▸ Requirement: Each line from the start of the entries through the line that contains "[0.00-12.80s]" should be output exactly, please.

▸ Data provided:
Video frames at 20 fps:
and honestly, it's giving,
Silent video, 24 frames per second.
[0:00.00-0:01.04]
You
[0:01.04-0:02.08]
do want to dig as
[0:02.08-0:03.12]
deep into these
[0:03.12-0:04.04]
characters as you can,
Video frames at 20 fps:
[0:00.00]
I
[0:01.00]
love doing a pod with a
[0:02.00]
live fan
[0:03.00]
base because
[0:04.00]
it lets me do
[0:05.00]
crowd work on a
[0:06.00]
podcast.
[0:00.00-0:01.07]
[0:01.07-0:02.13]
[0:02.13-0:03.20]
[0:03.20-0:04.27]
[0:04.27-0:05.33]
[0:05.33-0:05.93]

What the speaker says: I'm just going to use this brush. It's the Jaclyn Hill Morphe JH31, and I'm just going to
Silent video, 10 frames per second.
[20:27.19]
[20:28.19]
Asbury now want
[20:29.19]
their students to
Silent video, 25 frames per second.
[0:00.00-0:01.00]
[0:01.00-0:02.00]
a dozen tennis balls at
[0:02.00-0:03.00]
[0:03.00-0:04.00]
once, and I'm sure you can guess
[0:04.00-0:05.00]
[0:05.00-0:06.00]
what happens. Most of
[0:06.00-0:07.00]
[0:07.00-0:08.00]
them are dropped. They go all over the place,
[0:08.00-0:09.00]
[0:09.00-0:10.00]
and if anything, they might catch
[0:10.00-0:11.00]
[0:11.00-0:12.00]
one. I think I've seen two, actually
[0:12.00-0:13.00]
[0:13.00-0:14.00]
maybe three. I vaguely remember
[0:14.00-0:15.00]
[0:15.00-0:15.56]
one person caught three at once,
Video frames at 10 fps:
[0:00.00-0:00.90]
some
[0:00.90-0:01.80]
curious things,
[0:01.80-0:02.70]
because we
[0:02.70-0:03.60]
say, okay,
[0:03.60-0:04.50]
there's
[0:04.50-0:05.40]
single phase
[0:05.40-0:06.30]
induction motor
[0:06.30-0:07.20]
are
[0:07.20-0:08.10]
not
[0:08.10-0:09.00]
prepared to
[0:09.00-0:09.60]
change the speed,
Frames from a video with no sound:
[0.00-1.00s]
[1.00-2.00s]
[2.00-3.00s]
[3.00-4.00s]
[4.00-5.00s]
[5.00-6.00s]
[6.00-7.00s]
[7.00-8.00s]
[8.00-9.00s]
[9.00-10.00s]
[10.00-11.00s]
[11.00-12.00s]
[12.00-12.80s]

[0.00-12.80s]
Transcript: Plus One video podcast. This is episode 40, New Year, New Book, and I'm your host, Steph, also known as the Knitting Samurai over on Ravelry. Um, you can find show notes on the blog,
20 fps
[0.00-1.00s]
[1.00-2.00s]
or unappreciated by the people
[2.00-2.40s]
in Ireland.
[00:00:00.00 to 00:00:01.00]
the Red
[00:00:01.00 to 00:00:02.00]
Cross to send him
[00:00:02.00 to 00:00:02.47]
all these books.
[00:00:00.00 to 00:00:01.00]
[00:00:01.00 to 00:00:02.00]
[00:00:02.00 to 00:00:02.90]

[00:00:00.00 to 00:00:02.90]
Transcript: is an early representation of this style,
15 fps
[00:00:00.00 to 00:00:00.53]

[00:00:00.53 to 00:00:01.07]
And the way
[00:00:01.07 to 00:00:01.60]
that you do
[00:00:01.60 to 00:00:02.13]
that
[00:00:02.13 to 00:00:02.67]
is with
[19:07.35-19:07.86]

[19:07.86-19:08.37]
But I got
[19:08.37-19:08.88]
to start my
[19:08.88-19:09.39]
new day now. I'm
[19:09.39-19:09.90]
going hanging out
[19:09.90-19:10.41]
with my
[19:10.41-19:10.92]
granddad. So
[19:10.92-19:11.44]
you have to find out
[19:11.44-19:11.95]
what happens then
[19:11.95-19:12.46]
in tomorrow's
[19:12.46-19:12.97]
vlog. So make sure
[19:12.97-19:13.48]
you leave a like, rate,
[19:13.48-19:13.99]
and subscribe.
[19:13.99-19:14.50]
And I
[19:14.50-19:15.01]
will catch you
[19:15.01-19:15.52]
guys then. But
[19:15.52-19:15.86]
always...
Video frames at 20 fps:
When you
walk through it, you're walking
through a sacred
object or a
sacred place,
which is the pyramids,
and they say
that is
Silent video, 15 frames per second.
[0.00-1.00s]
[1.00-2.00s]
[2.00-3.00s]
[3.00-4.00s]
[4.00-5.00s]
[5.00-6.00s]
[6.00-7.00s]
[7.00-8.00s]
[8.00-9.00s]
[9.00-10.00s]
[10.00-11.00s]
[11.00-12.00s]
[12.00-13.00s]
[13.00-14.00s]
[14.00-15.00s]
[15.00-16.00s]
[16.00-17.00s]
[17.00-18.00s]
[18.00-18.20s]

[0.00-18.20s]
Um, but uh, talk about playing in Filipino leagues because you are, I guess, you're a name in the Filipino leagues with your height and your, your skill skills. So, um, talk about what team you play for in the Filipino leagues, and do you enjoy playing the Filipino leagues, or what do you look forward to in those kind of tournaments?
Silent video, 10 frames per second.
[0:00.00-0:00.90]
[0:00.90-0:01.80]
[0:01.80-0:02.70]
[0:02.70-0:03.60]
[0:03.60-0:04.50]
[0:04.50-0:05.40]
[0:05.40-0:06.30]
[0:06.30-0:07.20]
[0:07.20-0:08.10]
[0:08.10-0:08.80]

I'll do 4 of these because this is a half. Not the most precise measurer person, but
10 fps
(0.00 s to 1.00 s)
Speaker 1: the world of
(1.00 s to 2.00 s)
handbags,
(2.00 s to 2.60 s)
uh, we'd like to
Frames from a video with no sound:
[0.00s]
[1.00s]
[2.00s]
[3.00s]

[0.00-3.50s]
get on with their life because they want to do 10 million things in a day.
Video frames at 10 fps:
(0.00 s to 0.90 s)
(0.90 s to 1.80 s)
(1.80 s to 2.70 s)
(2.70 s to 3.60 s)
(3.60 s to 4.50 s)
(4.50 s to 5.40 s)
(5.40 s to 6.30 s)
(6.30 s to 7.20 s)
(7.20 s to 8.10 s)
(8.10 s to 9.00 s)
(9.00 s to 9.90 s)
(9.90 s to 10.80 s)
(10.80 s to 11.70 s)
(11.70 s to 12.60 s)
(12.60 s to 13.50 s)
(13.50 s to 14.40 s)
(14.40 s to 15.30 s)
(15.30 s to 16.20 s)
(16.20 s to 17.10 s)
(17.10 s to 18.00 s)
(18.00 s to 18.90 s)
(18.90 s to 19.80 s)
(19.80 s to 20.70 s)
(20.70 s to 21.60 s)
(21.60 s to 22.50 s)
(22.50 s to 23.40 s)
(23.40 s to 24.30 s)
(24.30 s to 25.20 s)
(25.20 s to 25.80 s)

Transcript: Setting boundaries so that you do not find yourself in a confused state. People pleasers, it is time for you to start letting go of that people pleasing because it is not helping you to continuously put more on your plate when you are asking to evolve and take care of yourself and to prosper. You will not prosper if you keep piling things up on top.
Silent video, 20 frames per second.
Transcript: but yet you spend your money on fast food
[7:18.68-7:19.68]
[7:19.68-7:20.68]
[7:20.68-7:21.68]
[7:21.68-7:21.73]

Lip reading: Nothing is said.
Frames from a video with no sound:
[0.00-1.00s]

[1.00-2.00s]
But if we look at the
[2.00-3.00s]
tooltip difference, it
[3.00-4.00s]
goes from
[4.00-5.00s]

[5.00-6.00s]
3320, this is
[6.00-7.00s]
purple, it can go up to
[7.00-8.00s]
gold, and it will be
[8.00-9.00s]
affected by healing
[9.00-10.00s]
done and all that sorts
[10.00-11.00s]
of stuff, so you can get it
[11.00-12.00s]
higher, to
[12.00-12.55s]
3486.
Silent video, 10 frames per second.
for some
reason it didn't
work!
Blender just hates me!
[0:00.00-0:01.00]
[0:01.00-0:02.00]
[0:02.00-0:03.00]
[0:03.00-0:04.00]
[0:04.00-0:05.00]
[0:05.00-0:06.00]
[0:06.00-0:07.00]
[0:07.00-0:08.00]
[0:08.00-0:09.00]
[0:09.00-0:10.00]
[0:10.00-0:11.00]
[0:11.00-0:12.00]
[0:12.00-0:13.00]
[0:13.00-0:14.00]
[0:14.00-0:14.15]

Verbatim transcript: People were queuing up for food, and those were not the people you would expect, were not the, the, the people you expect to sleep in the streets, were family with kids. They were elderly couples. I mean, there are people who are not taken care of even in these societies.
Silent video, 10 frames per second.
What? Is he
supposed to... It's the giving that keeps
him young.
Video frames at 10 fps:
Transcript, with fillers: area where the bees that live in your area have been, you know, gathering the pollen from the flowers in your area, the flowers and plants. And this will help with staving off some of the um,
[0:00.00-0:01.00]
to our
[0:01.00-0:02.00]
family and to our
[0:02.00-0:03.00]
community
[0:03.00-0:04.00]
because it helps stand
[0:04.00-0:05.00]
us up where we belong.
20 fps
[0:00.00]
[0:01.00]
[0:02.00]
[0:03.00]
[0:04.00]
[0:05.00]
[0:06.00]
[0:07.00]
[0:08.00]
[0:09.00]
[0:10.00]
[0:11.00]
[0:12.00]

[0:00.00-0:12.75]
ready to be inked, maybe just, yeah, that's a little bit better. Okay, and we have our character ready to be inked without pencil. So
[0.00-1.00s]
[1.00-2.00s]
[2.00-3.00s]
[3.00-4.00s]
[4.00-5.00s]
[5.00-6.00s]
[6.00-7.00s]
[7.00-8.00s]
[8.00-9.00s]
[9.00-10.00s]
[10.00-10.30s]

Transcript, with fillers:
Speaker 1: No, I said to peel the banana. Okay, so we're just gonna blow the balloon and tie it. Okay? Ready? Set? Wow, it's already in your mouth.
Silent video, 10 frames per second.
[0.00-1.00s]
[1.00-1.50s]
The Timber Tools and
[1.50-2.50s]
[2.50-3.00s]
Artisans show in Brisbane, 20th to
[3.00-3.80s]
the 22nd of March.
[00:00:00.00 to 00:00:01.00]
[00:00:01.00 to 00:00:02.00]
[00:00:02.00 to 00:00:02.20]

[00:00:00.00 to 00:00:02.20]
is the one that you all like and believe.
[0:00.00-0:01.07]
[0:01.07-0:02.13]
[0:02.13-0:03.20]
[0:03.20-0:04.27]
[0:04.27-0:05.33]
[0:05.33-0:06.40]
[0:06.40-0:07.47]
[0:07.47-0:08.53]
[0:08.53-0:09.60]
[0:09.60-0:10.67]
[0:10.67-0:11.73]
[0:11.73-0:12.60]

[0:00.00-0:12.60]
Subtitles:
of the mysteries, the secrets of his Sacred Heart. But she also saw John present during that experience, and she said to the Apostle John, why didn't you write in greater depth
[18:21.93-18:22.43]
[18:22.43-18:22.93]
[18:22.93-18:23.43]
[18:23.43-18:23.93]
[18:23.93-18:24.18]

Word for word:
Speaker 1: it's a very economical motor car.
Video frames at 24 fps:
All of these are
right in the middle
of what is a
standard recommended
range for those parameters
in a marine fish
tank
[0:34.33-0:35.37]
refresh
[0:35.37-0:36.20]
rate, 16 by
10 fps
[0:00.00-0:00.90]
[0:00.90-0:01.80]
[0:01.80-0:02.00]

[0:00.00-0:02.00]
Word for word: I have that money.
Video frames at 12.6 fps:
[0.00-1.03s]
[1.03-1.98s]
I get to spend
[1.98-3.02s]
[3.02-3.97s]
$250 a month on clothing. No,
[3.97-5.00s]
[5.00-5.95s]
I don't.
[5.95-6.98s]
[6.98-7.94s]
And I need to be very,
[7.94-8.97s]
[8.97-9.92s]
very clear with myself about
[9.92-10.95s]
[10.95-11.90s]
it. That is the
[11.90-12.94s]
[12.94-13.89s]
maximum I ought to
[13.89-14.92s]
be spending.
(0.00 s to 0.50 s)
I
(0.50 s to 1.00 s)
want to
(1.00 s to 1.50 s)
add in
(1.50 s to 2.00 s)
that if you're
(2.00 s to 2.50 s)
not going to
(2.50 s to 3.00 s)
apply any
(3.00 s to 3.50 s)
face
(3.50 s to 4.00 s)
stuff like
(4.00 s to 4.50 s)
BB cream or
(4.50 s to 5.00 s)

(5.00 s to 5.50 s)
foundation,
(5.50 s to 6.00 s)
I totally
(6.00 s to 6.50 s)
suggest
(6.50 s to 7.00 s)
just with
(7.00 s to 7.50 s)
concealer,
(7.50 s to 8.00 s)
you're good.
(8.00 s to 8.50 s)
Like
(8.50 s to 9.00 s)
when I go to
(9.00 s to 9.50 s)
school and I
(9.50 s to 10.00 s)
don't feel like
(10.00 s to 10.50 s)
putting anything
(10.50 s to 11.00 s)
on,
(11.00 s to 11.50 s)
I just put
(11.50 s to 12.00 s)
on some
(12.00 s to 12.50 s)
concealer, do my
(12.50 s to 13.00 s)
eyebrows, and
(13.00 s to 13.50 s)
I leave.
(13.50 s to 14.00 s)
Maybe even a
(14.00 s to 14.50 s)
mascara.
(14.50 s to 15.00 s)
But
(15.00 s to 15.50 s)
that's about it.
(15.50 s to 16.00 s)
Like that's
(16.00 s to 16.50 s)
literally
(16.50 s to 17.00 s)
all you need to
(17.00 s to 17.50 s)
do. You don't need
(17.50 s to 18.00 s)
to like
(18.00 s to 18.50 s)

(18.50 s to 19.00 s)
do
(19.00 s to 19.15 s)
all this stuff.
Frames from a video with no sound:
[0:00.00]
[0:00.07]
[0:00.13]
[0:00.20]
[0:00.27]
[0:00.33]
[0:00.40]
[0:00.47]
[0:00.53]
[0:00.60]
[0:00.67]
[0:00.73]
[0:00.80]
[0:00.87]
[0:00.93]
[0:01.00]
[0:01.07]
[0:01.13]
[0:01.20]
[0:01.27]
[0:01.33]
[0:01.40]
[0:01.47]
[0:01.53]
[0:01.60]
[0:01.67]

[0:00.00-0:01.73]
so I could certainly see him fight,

▸ Result of the exercise:
Video frames at 20 fps:
and honestly, it's giving,
Silent video, 24 frames per second.
[0:00.00-0:01.04]
You
[0:01.04-0:02.08]
do want to dig as
[0:02.08-0:03.12]
deep into these
[0:03.12-0:04.04]
characters as you can,
Video frames at 20 fps:
[0:00.00]
I
[0:01.00]
love doing a pod with a
[0:02.00]
live fan
[0:03.00]
base because
[0:04.00]
it lets me do
[0:05.00]
crowd work on a
[0:06.00]
podcast.
[0:00.00-0:01.07]
[0:01.07-0:02.13]
[0:02.13-0:03.20]
[0:03.20-0:04.27]
[0:04.27-0:05.33]
[0:05.33-0:05.93]

What the speaker says: I'm just going to use this brush. It's the Jaclyn Hill Morphe JH31, and I'm just going to
Silent video, 10 frames per second.
[20:27.19]
[20:28.19]
Asbury now want
[20:29.19]
their students to
Silent video, 25 frames per second.
[0:00.00-0:01.00]
[0:01.00-0:02.00]
a dozen tennis balls at
[0:02.00-0:03.00]
[0:03.00-0:04.00]
once, and I'm sure you can guess
[0:04.00-0:05.00]
[0:05.00-0:06.00]
what happens. Most of
[0:06.00-0:07.00]
[0:07.00-0:08.00]
them are dropped. They go all over the place,
[0:08.00-0:09.00]
[0:09.00-0:10.00]
and if anything, they might catch
[0:10.00-0:11.00]
[0:11.00-0:12.00]
one. I think I've seen two, actually
[0:12.00-0:13.00]
[0:13.00-0:14.00]
maybe three. I vaguely remember
[0:14.00-0:15.00]
[0:15.00-0:15.56]
one person caught three at once,
Video frames at 10 fps:
[0:00.00-0:00.90]
some
[0:00.90-0:01.80]
curious things,
[0:01.80-0:02.70]
because we
[0:02.70-0:03.60]
say, okay,
[0:03.60-0:04.50]
there's
[0:04.50-0:05.40]
single phase
[0:05.40-0:06.30]
induction motor
[0:06.30-0:07.20]
are
[0:07.20-0:08.10]
not
[0:08.10-0:09.00]
prepared to
[0:09.00-0:09.60]
change the speed,
Frames from a video with no sound:
[0.00-1.00s]
[1.00-2.00s]
[2.00-3.00s]
[3.00-4.00s]
[4.00-5.00s]
[5.00-6.00s]
[6.00-7.00s]
[7.00-8.00s]
[8.00-9.00s]
[9.00-10.00s]
[10.00-11.00s]
[11.00-12.00s]
[12.00-12.80s]

[0.00-12.80s]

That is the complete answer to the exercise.